Six dates sont communes aux programmes de 1995 (Bayrou) et 2008 (Darcos): 496 (baptême de Clovis) ; 22 septembre 1792 (proclamation de la République) ; 1804 (Napoléon I, empereur des Français) ; 11 novembre 1918 (l'armistice de la Grande Guerre) ; 18 juin 1940 (l'appel du général de Gaulle) ; 8 mai 1945 (fin de la Seconde Guerre mondiale pour l'un, en Europe pour l'autre).

Deux dates sont communes aux programmes de 1995 (Bayrou) et 2002 (Lang) : 1914-1918 (la France dans les deux guerres mondiales, pour l'un ; la première guerre mondiale, pour l'autre) ; 1959-1945 (l'occupation et la libération de la France, pour l'un ; la seconde guerre mondiale, pour l'autre).

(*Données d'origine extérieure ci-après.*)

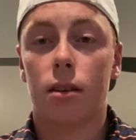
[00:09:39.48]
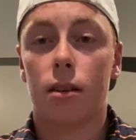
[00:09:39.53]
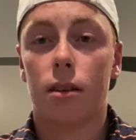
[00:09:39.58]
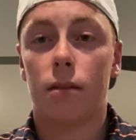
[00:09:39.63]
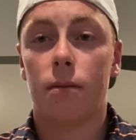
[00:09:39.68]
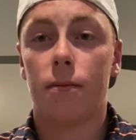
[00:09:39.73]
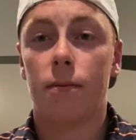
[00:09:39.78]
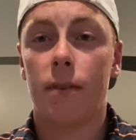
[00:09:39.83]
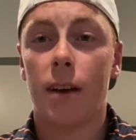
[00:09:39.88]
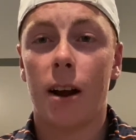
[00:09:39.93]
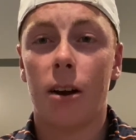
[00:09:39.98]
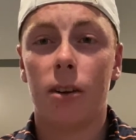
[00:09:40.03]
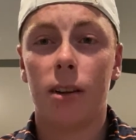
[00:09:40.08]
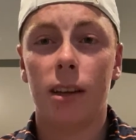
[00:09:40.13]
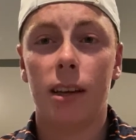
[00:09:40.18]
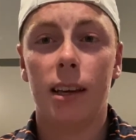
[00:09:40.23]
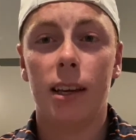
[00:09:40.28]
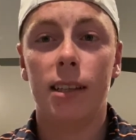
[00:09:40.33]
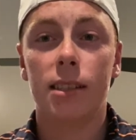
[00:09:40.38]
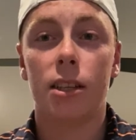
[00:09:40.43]
a fairly
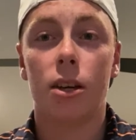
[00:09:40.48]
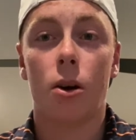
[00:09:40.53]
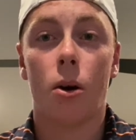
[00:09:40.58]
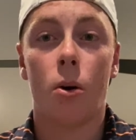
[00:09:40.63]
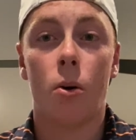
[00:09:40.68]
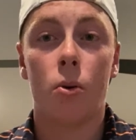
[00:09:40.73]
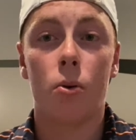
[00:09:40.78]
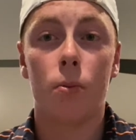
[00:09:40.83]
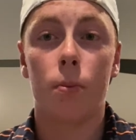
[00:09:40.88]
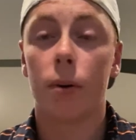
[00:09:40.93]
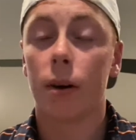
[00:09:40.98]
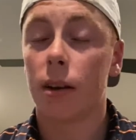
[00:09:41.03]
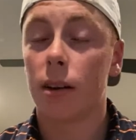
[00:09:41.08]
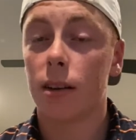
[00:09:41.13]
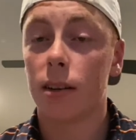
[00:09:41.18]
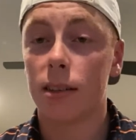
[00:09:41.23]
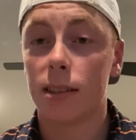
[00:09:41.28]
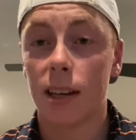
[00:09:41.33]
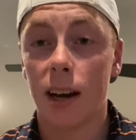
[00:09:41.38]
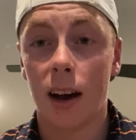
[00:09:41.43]
easy hole, but
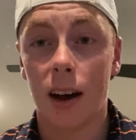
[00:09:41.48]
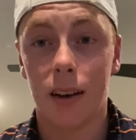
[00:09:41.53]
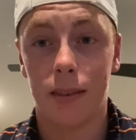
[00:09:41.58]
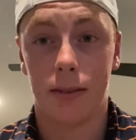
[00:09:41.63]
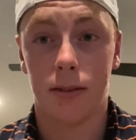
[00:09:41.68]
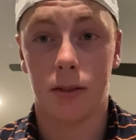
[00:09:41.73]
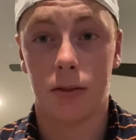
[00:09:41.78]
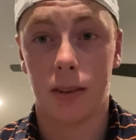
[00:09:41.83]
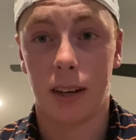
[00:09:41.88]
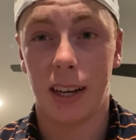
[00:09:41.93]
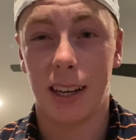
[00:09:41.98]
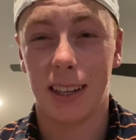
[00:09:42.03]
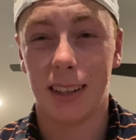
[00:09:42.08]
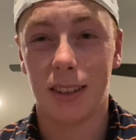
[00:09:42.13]
tough green.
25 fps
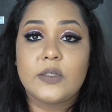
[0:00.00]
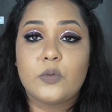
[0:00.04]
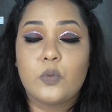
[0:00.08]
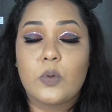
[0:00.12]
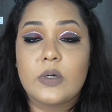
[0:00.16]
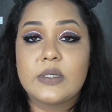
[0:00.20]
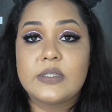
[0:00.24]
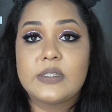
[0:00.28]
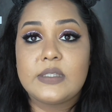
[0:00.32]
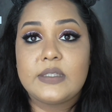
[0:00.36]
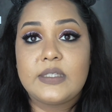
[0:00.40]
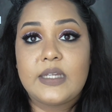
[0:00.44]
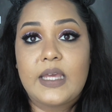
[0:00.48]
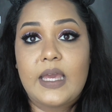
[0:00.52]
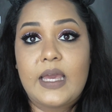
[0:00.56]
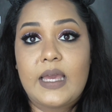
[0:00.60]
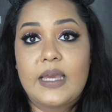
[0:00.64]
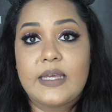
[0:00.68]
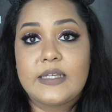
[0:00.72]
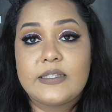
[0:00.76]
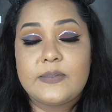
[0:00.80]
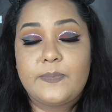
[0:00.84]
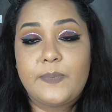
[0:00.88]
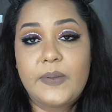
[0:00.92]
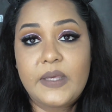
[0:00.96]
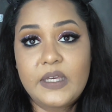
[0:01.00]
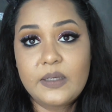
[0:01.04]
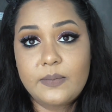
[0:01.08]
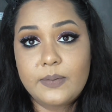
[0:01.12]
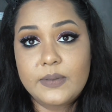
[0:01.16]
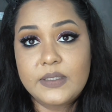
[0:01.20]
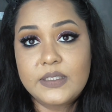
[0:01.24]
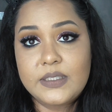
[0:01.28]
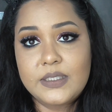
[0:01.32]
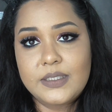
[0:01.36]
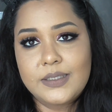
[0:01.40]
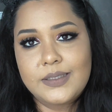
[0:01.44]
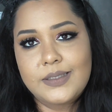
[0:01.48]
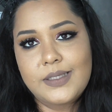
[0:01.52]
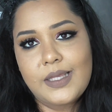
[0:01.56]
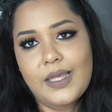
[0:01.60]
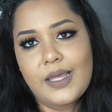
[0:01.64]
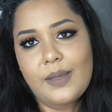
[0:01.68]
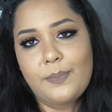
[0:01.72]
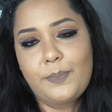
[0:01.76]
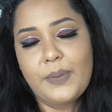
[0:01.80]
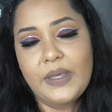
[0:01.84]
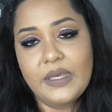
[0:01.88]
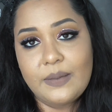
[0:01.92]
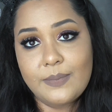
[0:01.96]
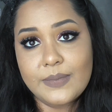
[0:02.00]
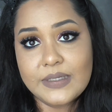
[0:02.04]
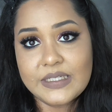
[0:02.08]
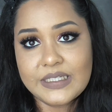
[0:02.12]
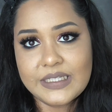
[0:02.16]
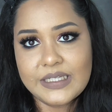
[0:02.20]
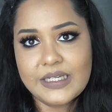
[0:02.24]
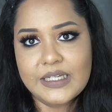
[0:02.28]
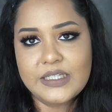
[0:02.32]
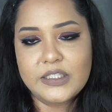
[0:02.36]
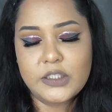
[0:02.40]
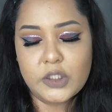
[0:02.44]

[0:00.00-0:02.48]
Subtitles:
It wasn't as pigmented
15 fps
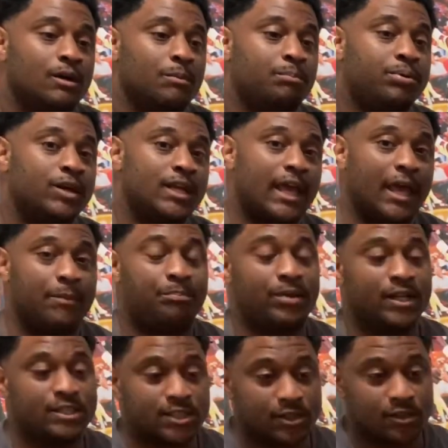put a
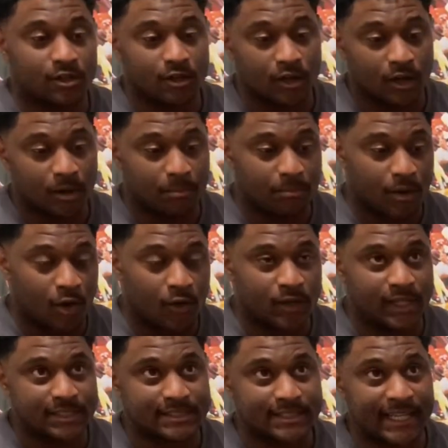picture up on
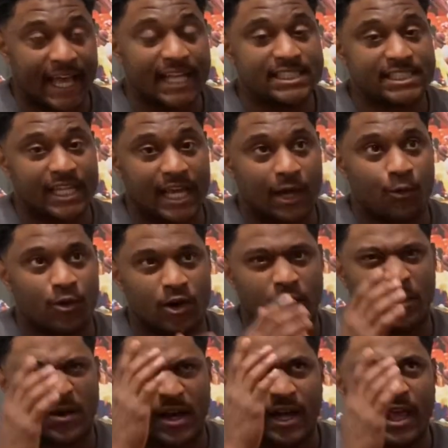his Snapchat.
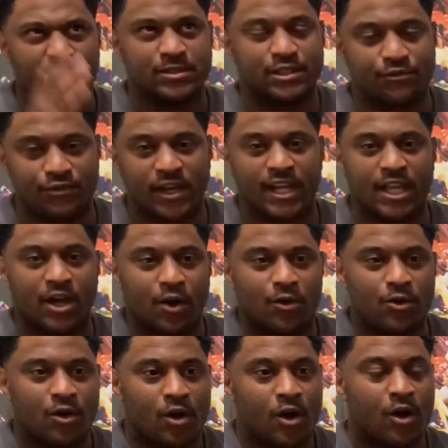Well, it was a
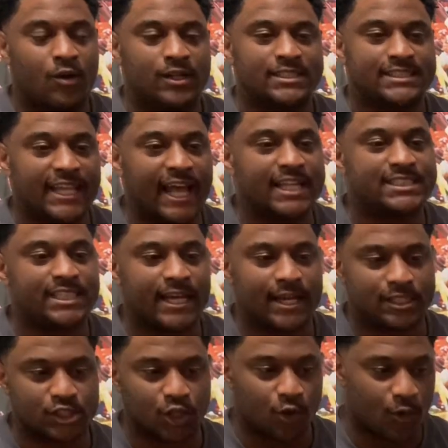video on his Snapchat
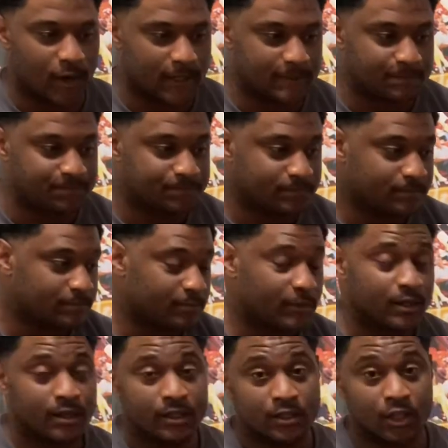showing
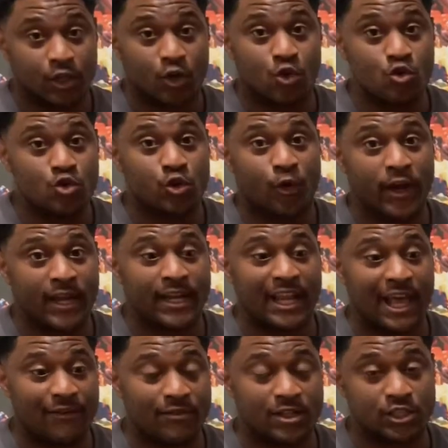the cool gray
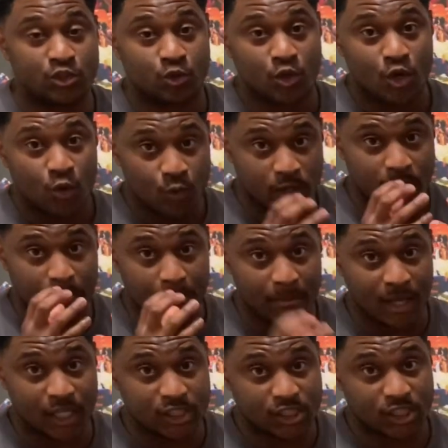11s with a
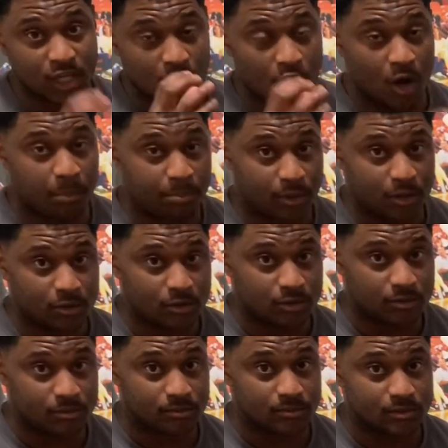mesh upper.
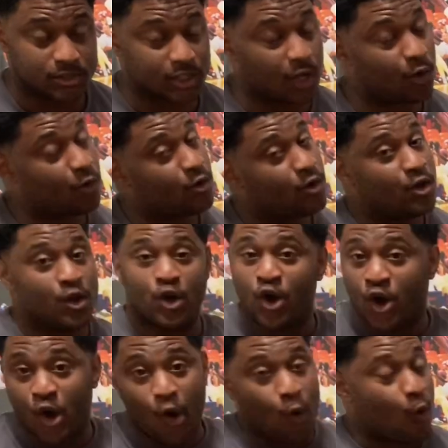So
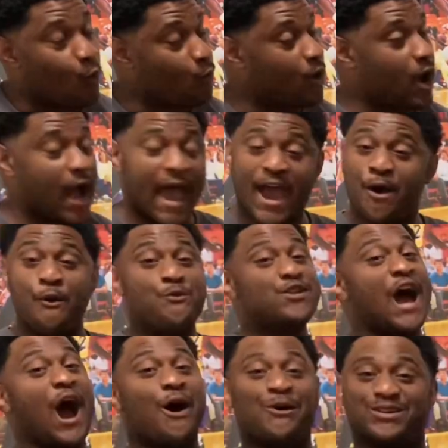Hey, who
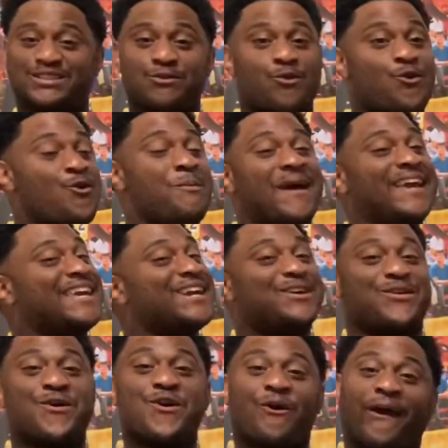knows? We might get
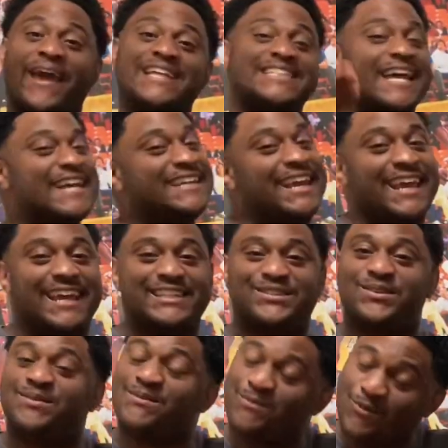cool grades
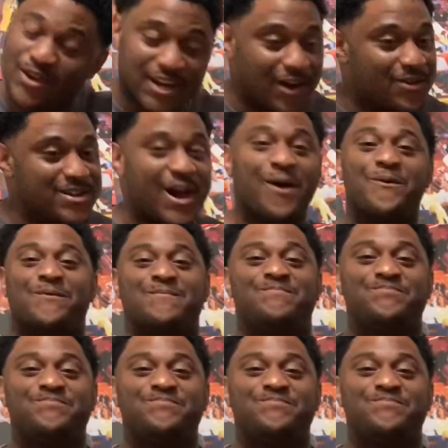and We don't know.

Deux dates sont communes aux programmes de 2002 (Lang) et 2008 (Bayrou) : 1945 (droit de vote des femmes en France) ; 1958 ( Cinquième République, pour l'un ; Charles de Gaulle et la fondation de la Cinquième République, pour l'autre).

Cinq dates ne figurent que dans les programmes de 1995 (Bayrou) : 1431 (mort de Jeanne d'Arc) ; 1515 (Marignan) ; 1643-1715 (Louis XIV et la monarchie absolue) ; 1841 (loi interdisant le travail des enfants de moins de 8 ans) ; 1889 (Exposition universelle et tour Eiffel).

Six dates ne figurent que dans les programmes de 2002 (Lang) : -6 ou-4 (naissance de Jésus-Christ qui meurt autour de 30 ans) ; 476 (fin de l'empire romain d'Occident) ; 1453 (le Polonais Copernic affirme que la Terre tourne autour du soleil) ; 1661 (début du règne personnel de Louis XIV) ; 1815 (chute de Napoléon) ; 1875 (Troisième République).

Cinq dates ne figurent que dans les programmes de 2008 (Darcos): 1905 (loi de Séparation des Eglises et de l'Etat) ; 1916 (bataille de Verdun) ; 1957 (traité de Rome) ; 1989 (chute du mur de Berlin), 2002 (l'Euro, monnaie européenne).

Finalement, sur l'ensemble de la période, 33 dates différentes ont été retenues, et seules 7 d'entre elles ont été communes lors des trois moments de décision (1995, 2002 et 2008). En revanche, la moité d'entre elles (16 exactement) n'ont été retenues que lors d'un seul des moments de décision (en 1995, ou en 2002, ou en 2008). Le plus évident...c'est que la retenue et la sélection des dates ''historiques'' à enseigner ne semblent guère aller de soi.. Mais personne ne parait douter qu'il faut en enseigner (de l'ordre d'une vingtaine) dans l'enseignement primaire.